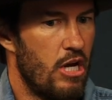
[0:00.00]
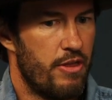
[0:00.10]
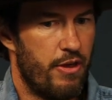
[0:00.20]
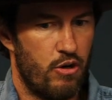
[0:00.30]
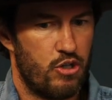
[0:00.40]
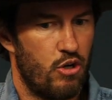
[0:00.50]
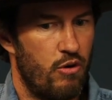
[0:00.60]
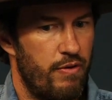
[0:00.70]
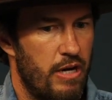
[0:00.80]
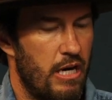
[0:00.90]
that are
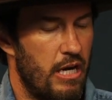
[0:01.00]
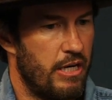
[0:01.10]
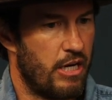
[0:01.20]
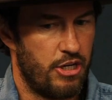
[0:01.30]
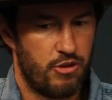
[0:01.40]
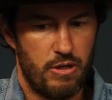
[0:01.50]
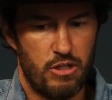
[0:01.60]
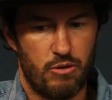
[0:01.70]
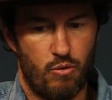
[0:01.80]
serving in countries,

• _Task to complete_:
Output the records above exactly; leave out the pictures.

• _Answer for this exercise_:
[0:00.00]
[0:00.10]
[0:00.20]
[0:00.30]
[0:00.40]
[0:00.50]
[0:00.60]
[0:00.70]
[0:00.80]
[0:00.90]
that are
[0:01.00]
[0:01.10]
[0:01.20]
[0:01.30]
[0:01.40]
[0:01.50]
[0:01.60]
[0:01.70]
[0:01.80]
serving in countries,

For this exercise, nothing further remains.